--- What to do ---
Word for word, write the lines below out again, with no pictures.

--- Data records ---
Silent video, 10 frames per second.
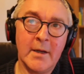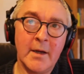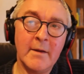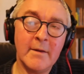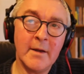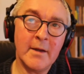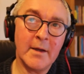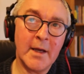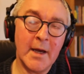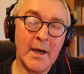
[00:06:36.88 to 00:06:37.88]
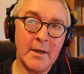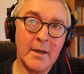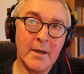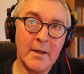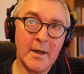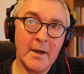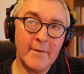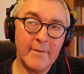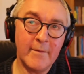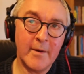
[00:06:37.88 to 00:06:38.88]
And I think again, a
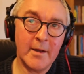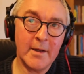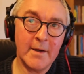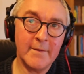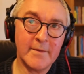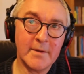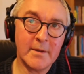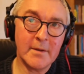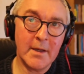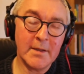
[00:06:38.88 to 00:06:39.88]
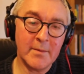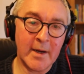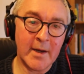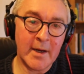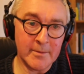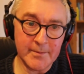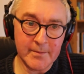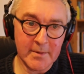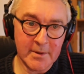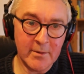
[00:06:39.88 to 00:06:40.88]
life well lived is about
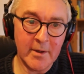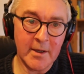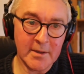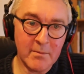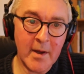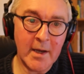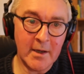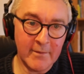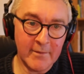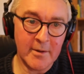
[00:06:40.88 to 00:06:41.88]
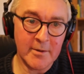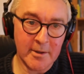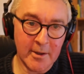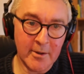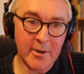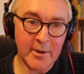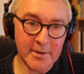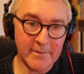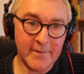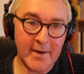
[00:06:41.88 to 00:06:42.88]
doing as many of those low
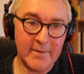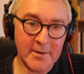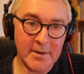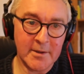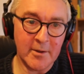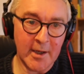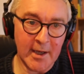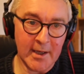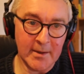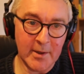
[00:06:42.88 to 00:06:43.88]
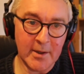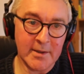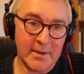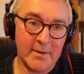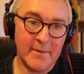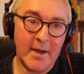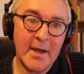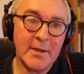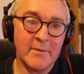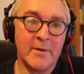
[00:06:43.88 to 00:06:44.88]
cost favors as you can, because
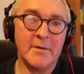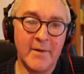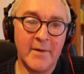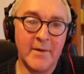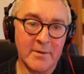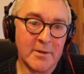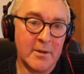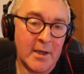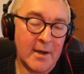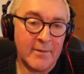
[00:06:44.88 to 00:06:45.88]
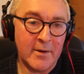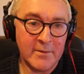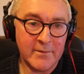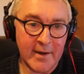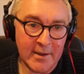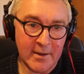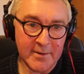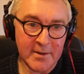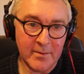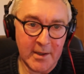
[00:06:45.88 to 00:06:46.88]
each of those favors could have huge
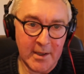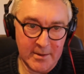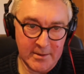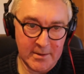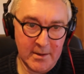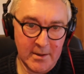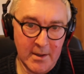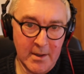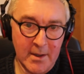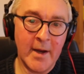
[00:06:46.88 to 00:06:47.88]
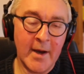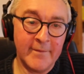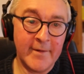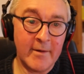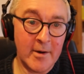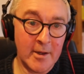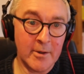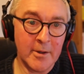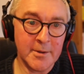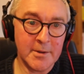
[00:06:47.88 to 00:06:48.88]
value for somebody else at very
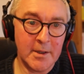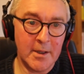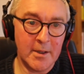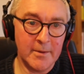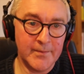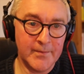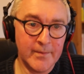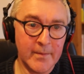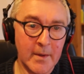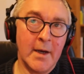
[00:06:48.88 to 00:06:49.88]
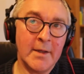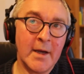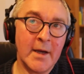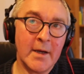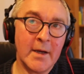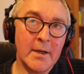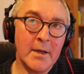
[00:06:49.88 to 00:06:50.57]
low cost to you. And that,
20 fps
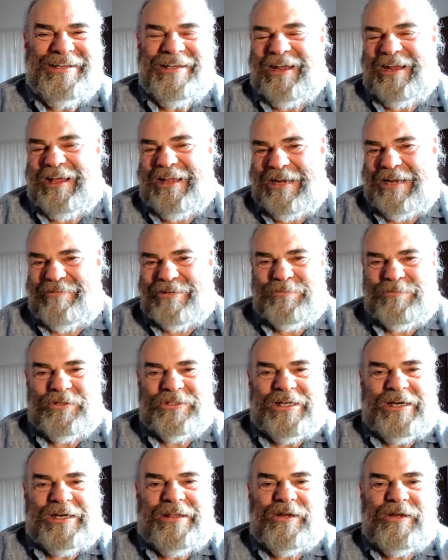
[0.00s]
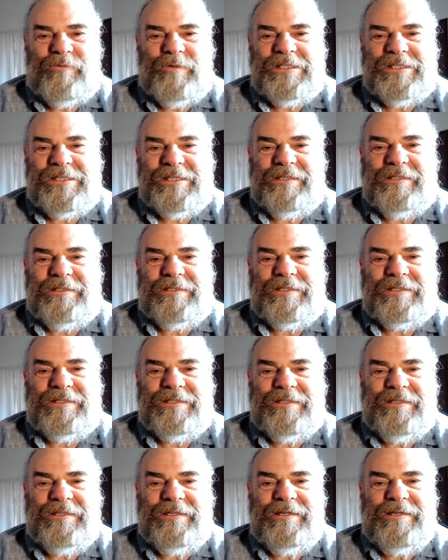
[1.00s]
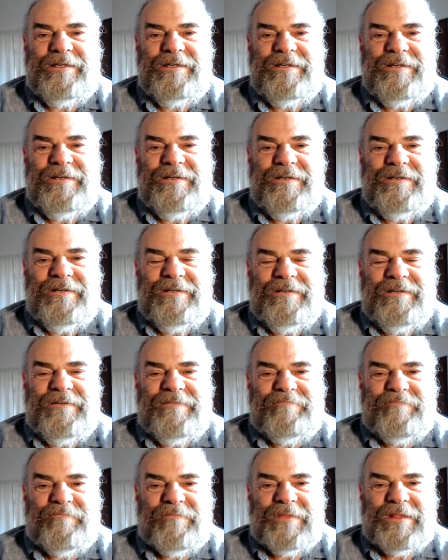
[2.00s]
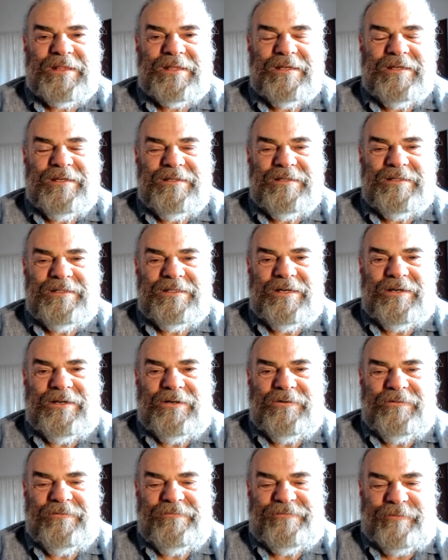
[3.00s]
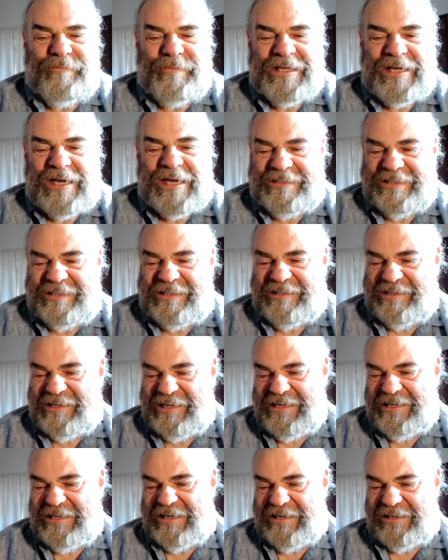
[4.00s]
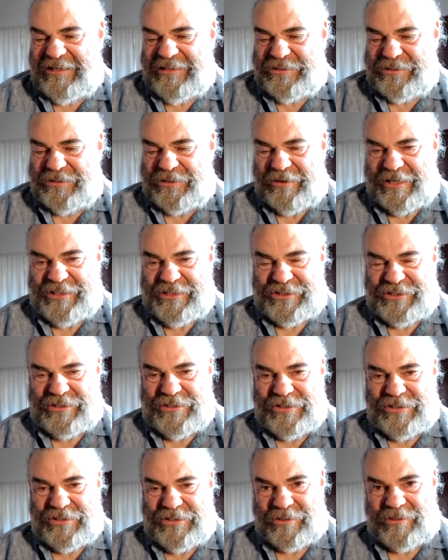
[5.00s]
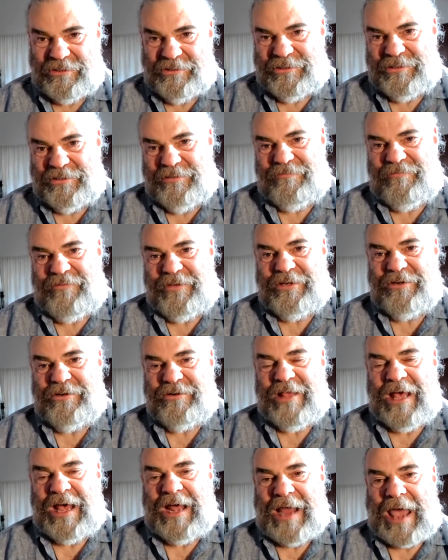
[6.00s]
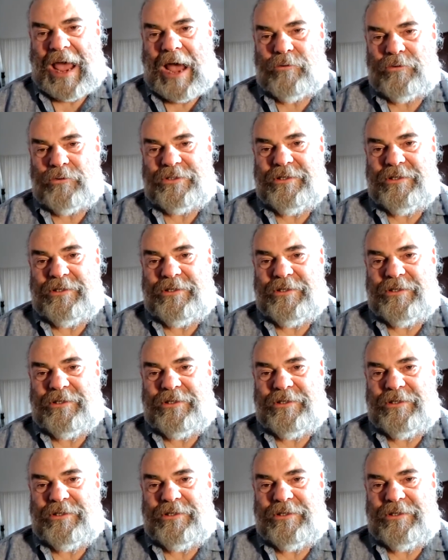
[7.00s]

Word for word: I never smoked another one since. Mm. So for me, I didn't need an integration circle to figure that out.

--- Task solution ---
Silent video, 10 frames per second.
[00:06:36.88 to 00:06:37.88]
[00:06:37.88 to 00:06:38.88]
And I think again, a
[00:06:38.88 to 00:06:39.88]
[00:06:39.88 to 00:06:40.88]
life well lived is about
[00:06:40.88 to 00:06:41.88]
[00:06:41.88 to 00:06:42.88]
doing as many of those low
[00:06:42.88 to 00:06:43.88]
[00:06:43.88 to 00:06:44.88]
cost favors as you can, because
[00:06:44.88 to 00:06:45.88]
[00:06:45.88 to 00:06:46.88]
each of those favors could have huge
[00:06:46.88 to 00:06:47.88]
[00:06:47.88 to 00:06:48.88]
value for somebody else at very
[00:06:48.88 to 00:06:49.88]
[00:06:49.88 to 00:06:50.57]
low cost to you. And that,
20 fps
[0.00s]
[1.00s]
[2.00s]
[3.00s]
[4.00s]
[5.00s]
[6.00s]
[7.00s]

Word for word: I never smoked another one since. Mm. So for me, I didn't need an integration circle to figure that out.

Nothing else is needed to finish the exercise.